> That’s bad practice, full stop. No disagreement, there. > it was a mitigation ...

bumby · on April 4, 2023

In various times in my past I've been a private pilot, airframe mechanic, flight-control-computer engineer, aerospace test & evaluation software quality engineer, and aerospace software safety manager. I've even worked with Boeing. So I am quite familiar with these concepts.

>It wasn't really a risk. It was to make it behave the same.

Hard disagree here. The fact that it did not behave the same and lead to mishaps shows there is a real risk. That risk could have been mitigated in various ways (e.g., engineering via hardware or software, administrative via training etc.) but they did not. You downplaying the risk as not credible is making the same mistake.
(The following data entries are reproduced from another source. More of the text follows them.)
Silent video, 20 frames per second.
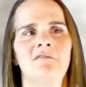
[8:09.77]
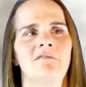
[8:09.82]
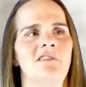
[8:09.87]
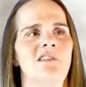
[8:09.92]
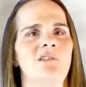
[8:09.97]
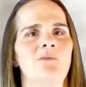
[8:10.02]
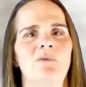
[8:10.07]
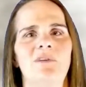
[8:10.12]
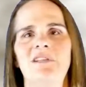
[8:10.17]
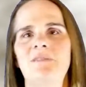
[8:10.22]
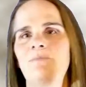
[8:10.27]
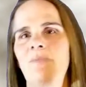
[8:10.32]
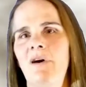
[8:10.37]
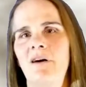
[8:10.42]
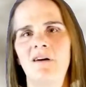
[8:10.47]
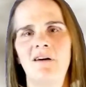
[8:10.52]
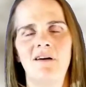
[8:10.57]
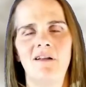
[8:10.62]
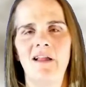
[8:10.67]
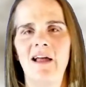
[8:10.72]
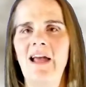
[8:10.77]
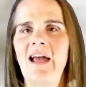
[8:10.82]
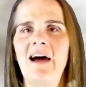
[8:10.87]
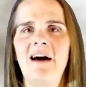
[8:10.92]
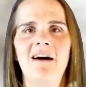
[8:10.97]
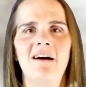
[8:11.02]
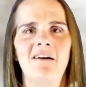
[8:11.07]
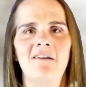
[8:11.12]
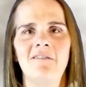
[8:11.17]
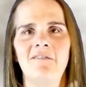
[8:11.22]
Swiss ball, I
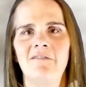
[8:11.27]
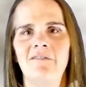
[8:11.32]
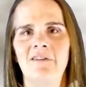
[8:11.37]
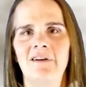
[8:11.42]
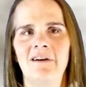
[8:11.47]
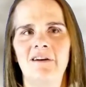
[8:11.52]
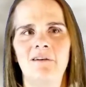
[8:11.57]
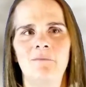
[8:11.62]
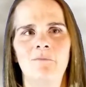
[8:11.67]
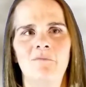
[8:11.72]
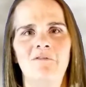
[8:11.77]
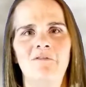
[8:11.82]
have um,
">There weren't any software bugs in MCAS. The software was implemented according to the specification.

I'm not claiming there were bugs. This seems to be a misattribution regarding how software fails. There are more failure modes than just "bugs". It can be built to spec but still wrong. This is the difference between verification and validation. Verification means "you built it right" (ie meets specs) while validation means "you built the right thing" (ie it does what we want). You need both and in this instance, there's a strong case they didn't "build the right thing" because their perspective was wrong.
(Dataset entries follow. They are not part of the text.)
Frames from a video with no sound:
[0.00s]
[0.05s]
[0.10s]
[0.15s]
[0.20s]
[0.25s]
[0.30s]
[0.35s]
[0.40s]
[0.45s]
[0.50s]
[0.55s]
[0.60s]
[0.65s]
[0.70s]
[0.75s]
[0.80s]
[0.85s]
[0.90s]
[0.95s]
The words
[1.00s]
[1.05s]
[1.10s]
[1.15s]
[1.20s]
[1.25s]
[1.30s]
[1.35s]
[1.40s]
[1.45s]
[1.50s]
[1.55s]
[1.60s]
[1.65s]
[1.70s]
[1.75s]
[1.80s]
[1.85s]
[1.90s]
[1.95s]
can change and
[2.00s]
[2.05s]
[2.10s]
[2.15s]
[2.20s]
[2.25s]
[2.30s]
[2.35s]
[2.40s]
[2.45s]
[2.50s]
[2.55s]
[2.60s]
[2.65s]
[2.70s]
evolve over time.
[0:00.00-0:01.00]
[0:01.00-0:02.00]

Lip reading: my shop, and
>Your thesis that using software to run it as some unusual risk is simply dead wrong.

My thesis is that they didn't know how to effectively characterize the software risk because, as you point out, software risks are different than the risks of mechanical failure. Software doesn't wear-out or display time-variant hazard rates like mechanical systems. Rather, it incurs "interaction failures." The prevalence of these failures tends to grow exponentially as the number of systems that software touches increases. It's a network effect of using software to control and coordinate more and more processes and is distinct from buggy software failures. Which is why we need to shift our thinking away from the mechanical reliability paradigm when dealing with software risk. Nancy Leveson has some very accessible write-ups on this idea. There's nothing wrong with using software to mitigate risk, as long as you're actually characterizing that risk effectively. If I keep thinking about software reliability with the same hardware mentality you're displaying, I'll let all those risks fall through the cracks. They may have verified the software met specs, but I could also claim they didn't properly validate their software because you usually can't without understanding the larger systemic context in which it operates.
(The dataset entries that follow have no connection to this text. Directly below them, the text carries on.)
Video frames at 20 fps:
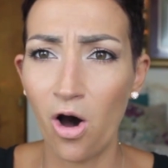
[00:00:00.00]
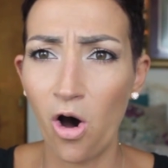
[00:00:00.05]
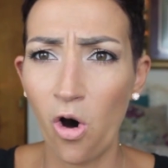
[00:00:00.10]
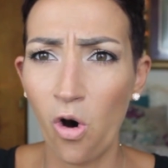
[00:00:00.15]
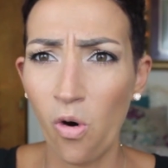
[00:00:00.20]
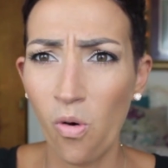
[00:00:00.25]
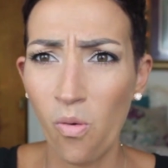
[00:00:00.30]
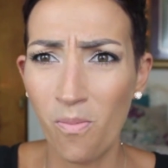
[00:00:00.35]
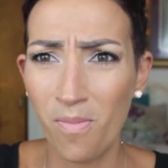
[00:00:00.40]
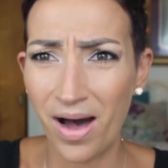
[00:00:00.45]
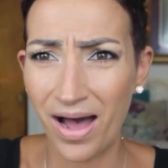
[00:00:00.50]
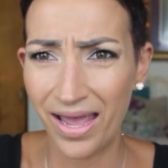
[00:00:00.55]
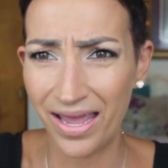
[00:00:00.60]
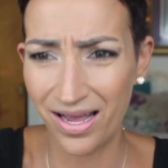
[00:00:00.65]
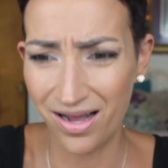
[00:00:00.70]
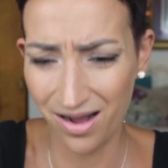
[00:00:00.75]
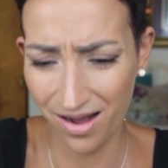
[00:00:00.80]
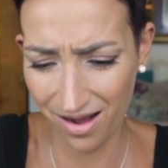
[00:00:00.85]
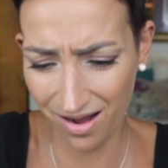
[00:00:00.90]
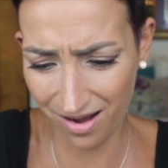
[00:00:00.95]
Oh my
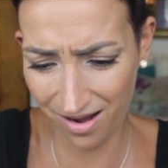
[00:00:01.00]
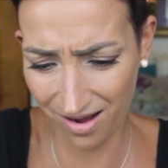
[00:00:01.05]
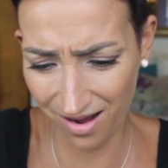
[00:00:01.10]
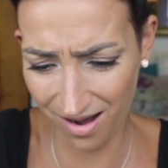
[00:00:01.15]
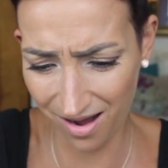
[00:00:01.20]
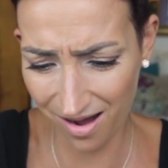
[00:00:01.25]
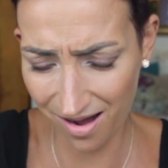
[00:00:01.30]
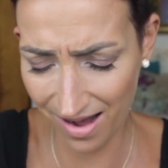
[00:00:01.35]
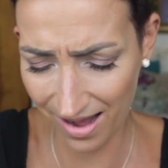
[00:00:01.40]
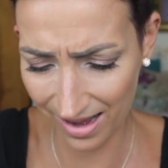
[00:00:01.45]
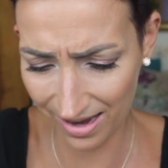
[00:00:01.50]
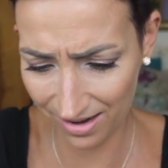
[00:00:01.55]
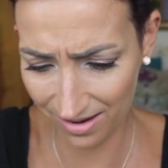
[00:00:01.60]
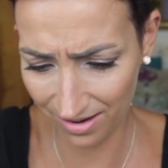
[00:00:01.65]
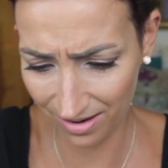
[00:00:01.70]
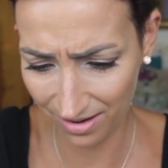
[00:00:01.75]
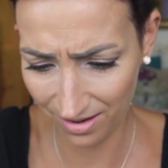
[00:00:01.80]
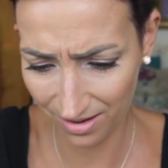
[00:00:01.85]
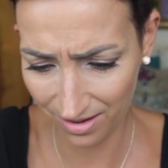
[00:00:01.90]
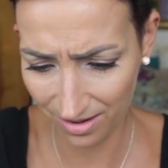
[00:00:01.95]
God.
So what does that mean in the context of Boeing and, in a broader sense, Tesla? Boeing did not capture these interaction risks because they had an overly simplified idea of the risk and mitigations. They did not capture the total system interactions because they were myopically focused on the software/controls interface. They did not capture the software/sensor interface risk (even though their HA identified that risk and required redundant sensor input). They did not capture the software/human interface risk, which led to confusion in the cockpit. They thought it was a "simple fix". Tesla, likewise, is trying to mitigate one risk (supplier/cost risk) with software. TFA seems to implicate them in not appropriately characterizing the new risks they introduced with the new approach. I'm saying that is a result of a faulty design philosophy that downplays (or is ignorant of) those risks.